En rapportant ensuite les pensées du personnage, le narrateur nous donne à entendre, sans intervenir, la naïveté de Perrette. L'essentiel du texte, du vers 12 jusqu'au vers 23, est au style direct mais avec les vers 9 et 10 on est déjà dans les pensées du personnage. Le vers 10 d'ailleurs est proche du style indirect libre (on entend : "j'achète d'abord une centaine d'oeufs,je les confie trois par trois à mes poules ").
b) La chute du récit
Le narrateur ne prend véritablement la parole qu'à la fin du récit, construit comme une chute. La formule fameuse, passée en proverbe, " adieu veau, vache, cochon, couvée ", nous fait remonter le fil du texte jusqu'au premier projet de Perrette, catastrophes en cascade comme au jeu des dominos. La désignation du pot par " sa fortune " est clairement ironique (avec le lait, c'est toute la richesse imaginée par Perrette qui se répand).

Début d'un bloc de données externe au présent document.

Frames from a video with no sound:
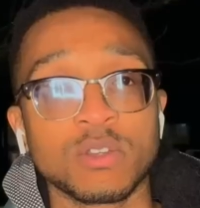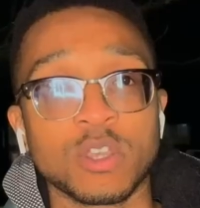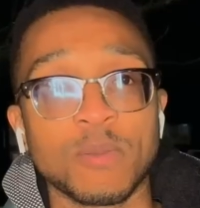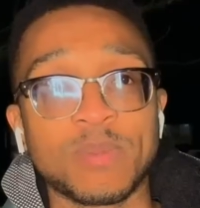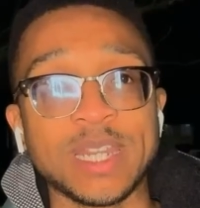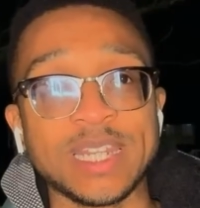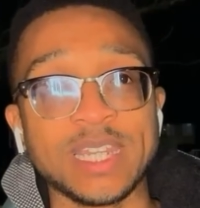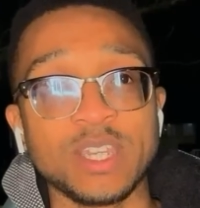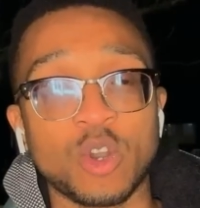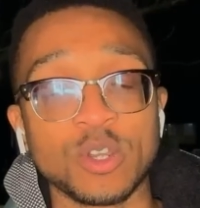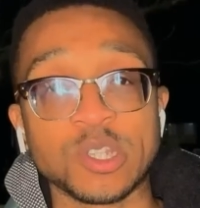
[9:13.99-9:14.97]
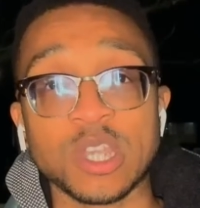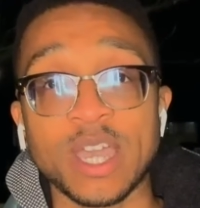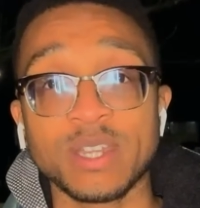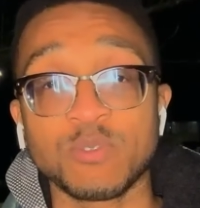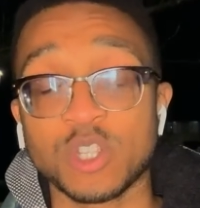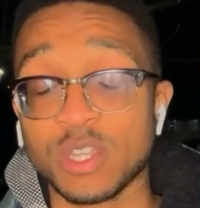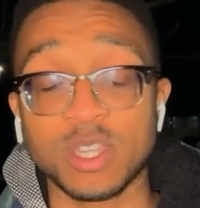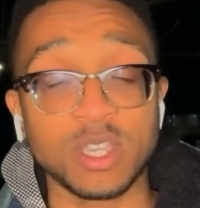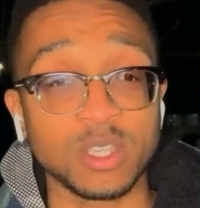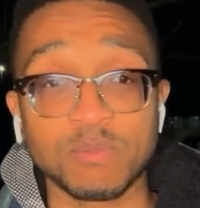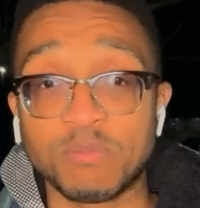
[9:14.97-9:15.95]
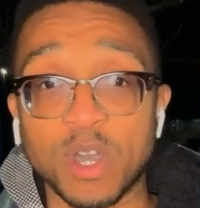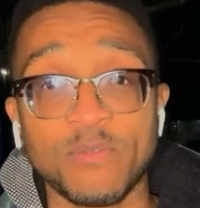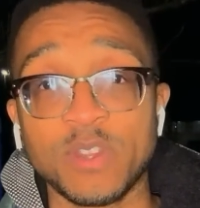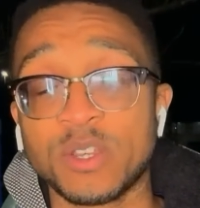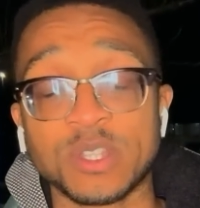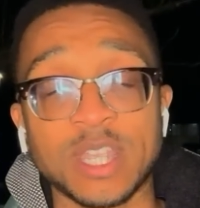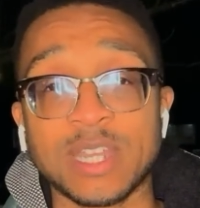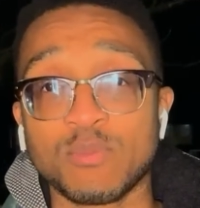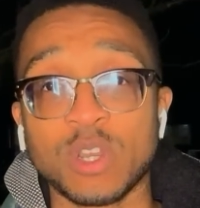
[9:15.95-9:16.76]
completely on side, which I think is perfectly understandable.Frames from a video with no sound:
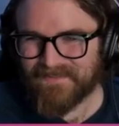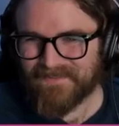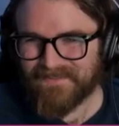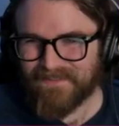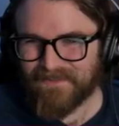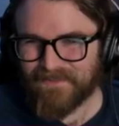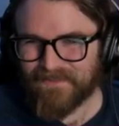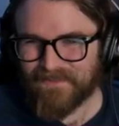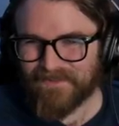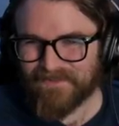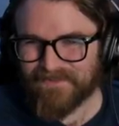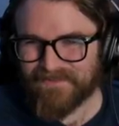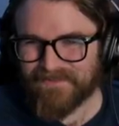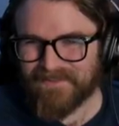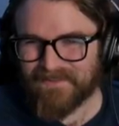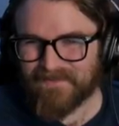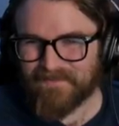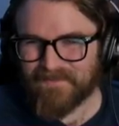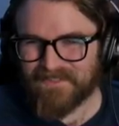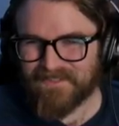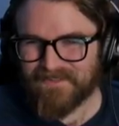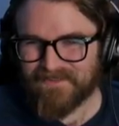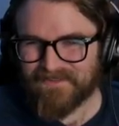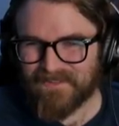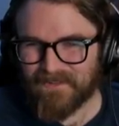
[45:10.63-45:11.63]
you call
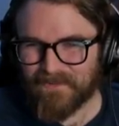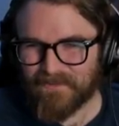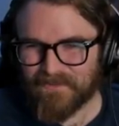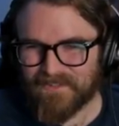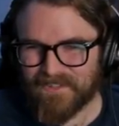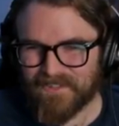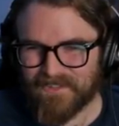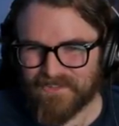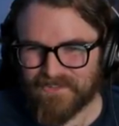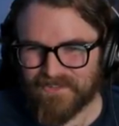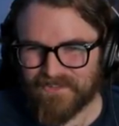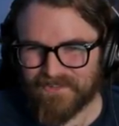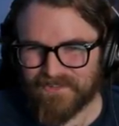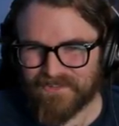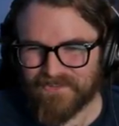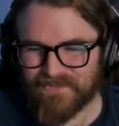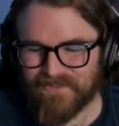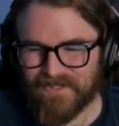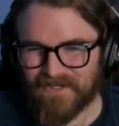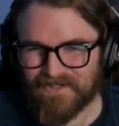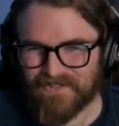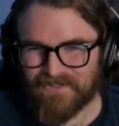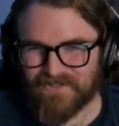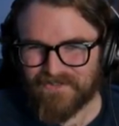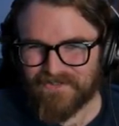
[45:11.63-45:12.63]
DMZ low tension
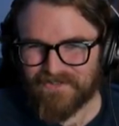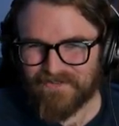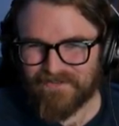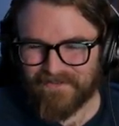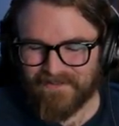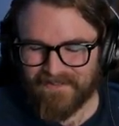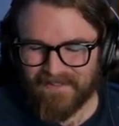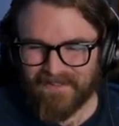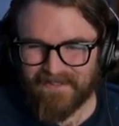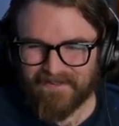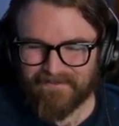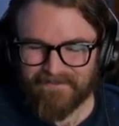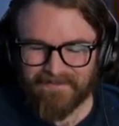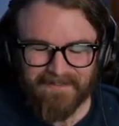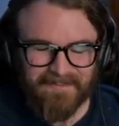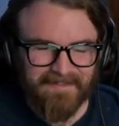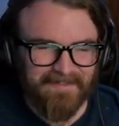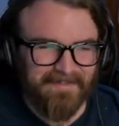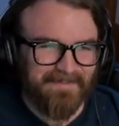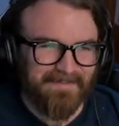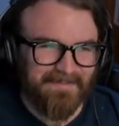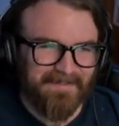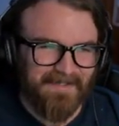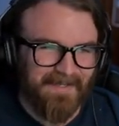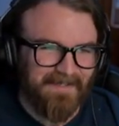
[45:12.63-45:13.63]
extraction shooter. Yeah,
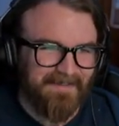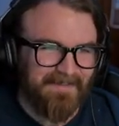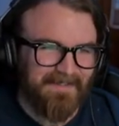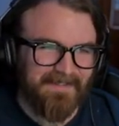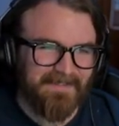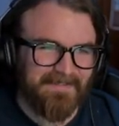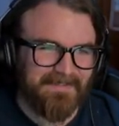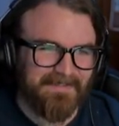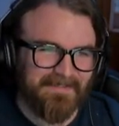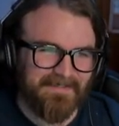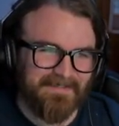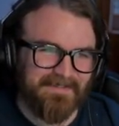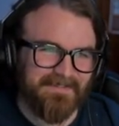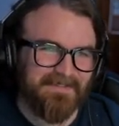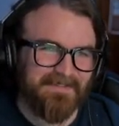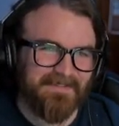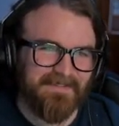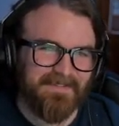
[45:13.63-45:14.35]
right. I like it.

L'apparition dans le texte de la figure du " mari " (soulignée par la rime comique traditionnelle : " marri " (= fâché/ mari ") participe de la même ironie. Rien jusque là ne laissait supposer que Perrette était mariée, mais, parce que le début du texte nous avait égaré sur une fausse piste en nous laissant rêver à une rencontre galante (la paysanne ingénue et coquette qui se rend seule à la ville), nous avons ici le sentiment de " retrouver " quelque chose que nous aurions, comme Perrette, oublié, et de nous être nous aussi laissés prendre au piège de l'imagination. On ne doit pas exclure enfin un jeu de mots sur " battue " : si Perrette avait battu son lait en beurre, peut-être aurait- elle sauvé sa fortune et n'aurait-elle pas risqué d'être battue par son mari " !
Conclusion
La fable révèle toute la subtilité des récits de La Fontaine : un art du détail, un jeu avec le lecteur d'autant plus efficace qu'il est discret. L'ironie du texte est manifestement à l'opposé du comique grossier de la farce évoquée au vers 28.